A familiar voice called from the shadows.
“Liora? What—what happened?”
She spun to see Kael, a childhood friend and one of the few people she trusted completely, emerging from the dark. His eyes were wide, searching her face for answers, concern etched into every line.
“I… I can’t explain it all here,” she gasped, but his steady presence pulled some of the tension from her chest. “It’s… the rebellion attacked, the palace—it’s chaos. I barely got out.”
Kael stepped closer, lowering his voice. “What about you? Are you hurt?”
Liora shook her head, biting back a groan. “No… not physically. But…” She swallowed hard, eyes flicking back toward the palace. “There’s someone there—Aster. The prince. I… I thought he’d stop me, or worse, recognize me. But he didn’t. He let me escape.”
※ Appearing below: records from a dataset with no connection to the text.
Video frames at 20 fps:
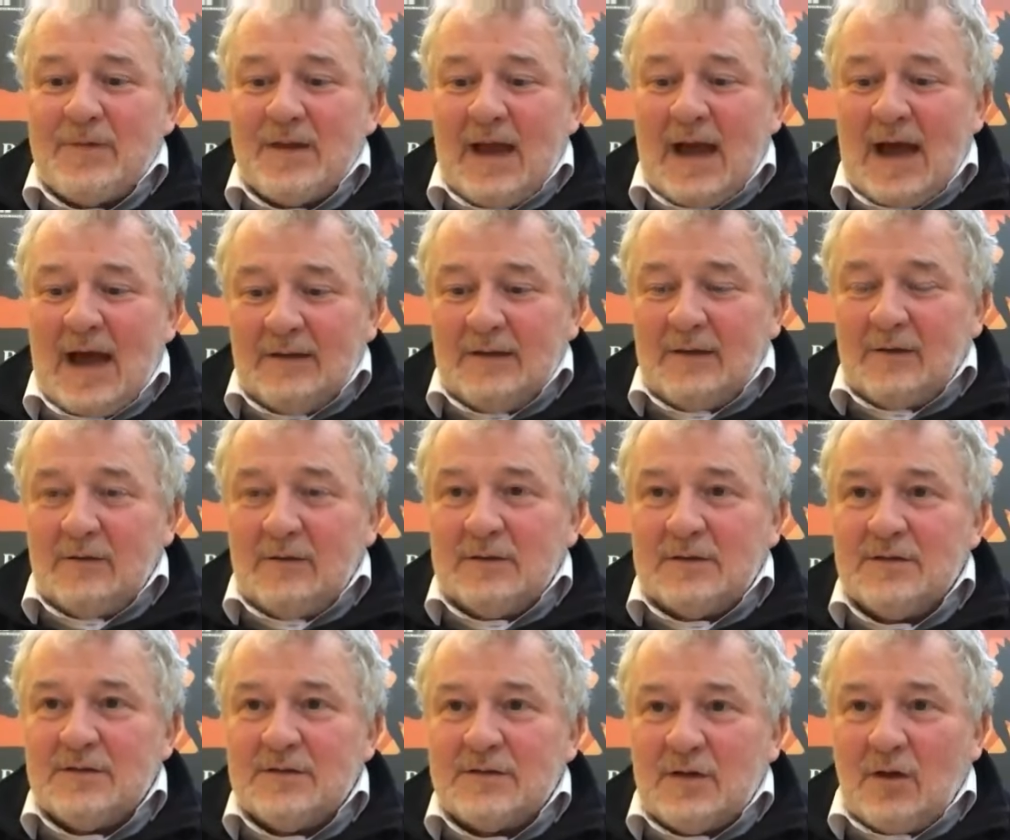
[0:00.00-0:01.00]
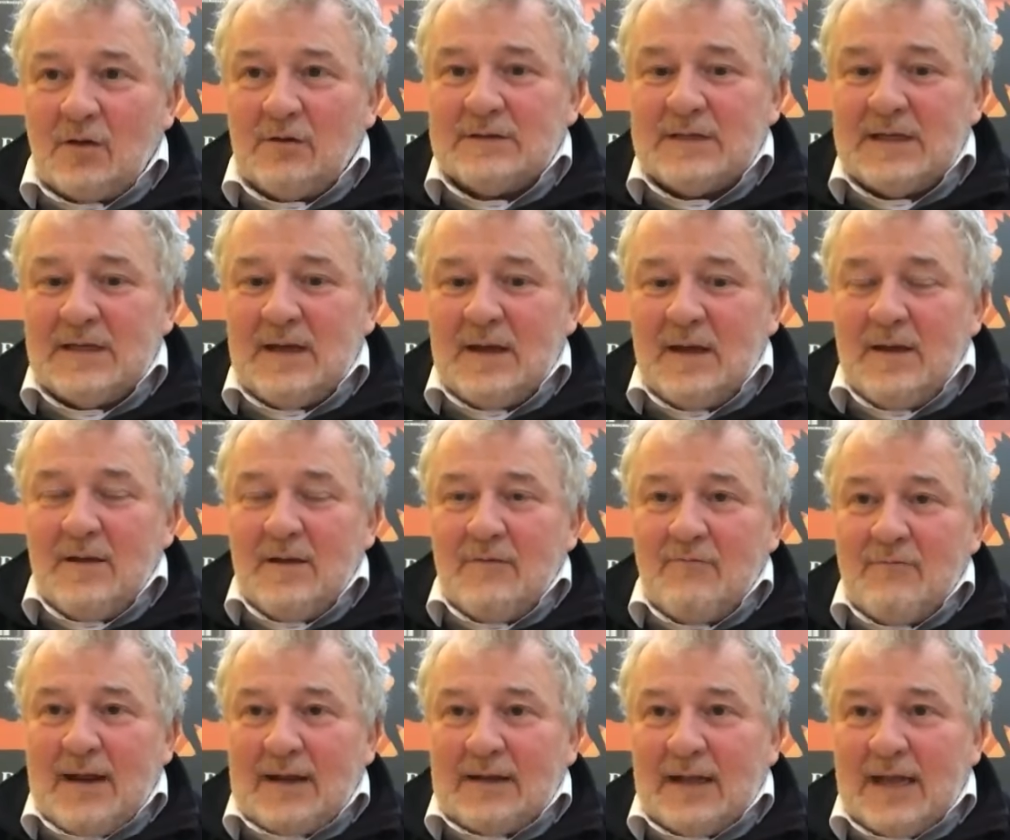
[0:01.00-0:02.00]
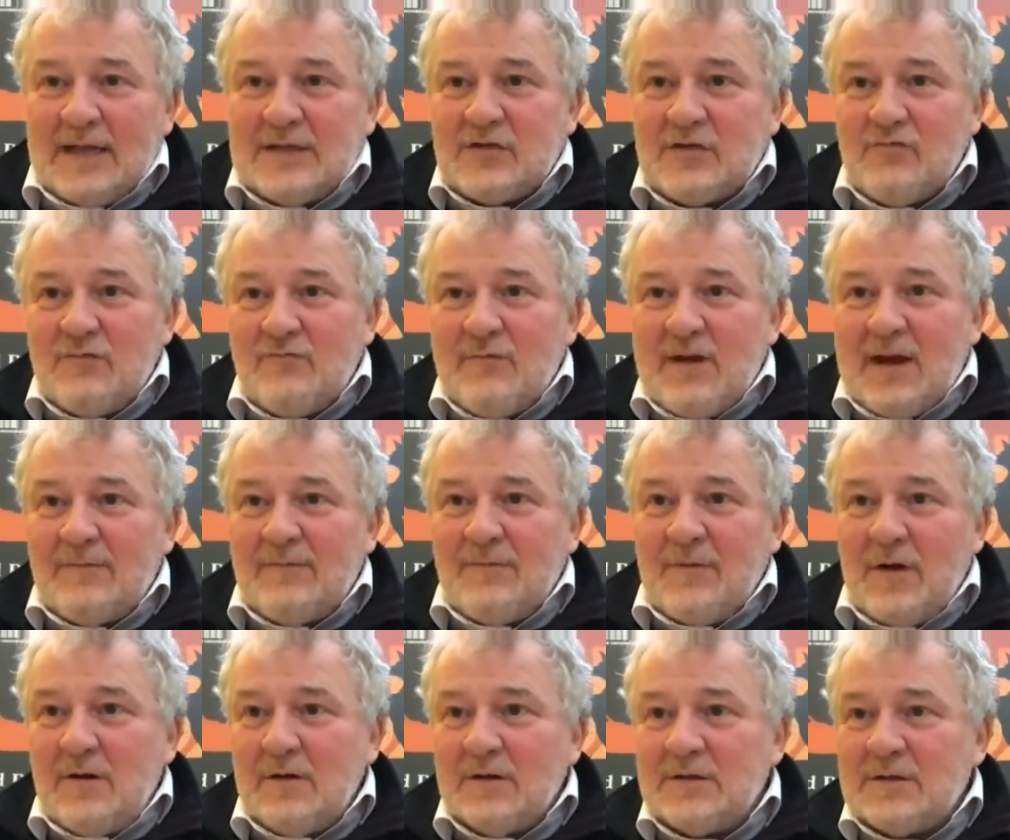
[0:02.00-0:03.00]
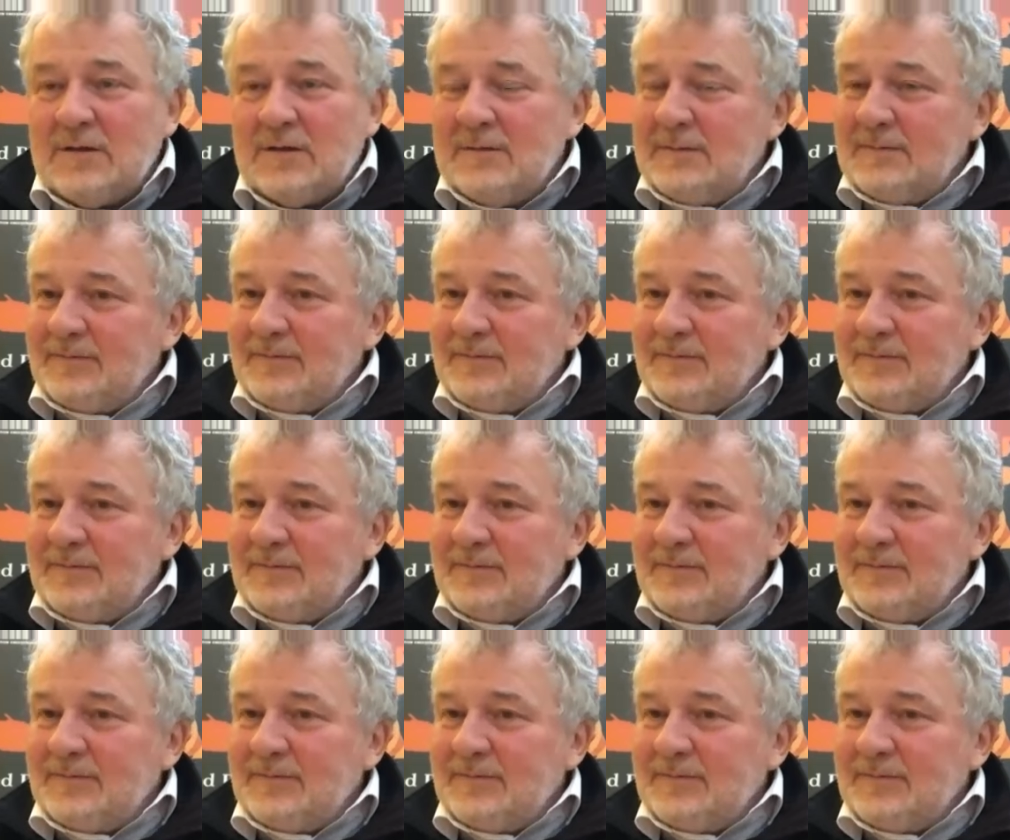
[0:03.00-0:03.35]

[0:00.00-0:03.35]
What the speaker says: handled and salted, Red Leicester and Red Fox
Kael’s brows drew together. “He… let you?”
She nodded, heart tightening. “I don’t understand why. And now I can’t stop thinking about him. It’s… dangerous.”
Kael put a hand on her shoulder, firm but gentle. “Then you need to be careful. If he’s letting you go, there’s something in him. But right now, your focus has to be the rebellion. Don’t let… anyone… distract you.”
Liora’s lips twitched in a ghost of a smile. “Easier said than done.”
She leaned back against the wall, letting Kael’s presence ground her, but her thoughts wouldn’t stop drifting. Aster’s eyes, the way his light had pressed against her chest… it was a spark she couldn’t ignore. A spark that could burn her—or change everything.
And she knew, deep down, that their paths would cross again.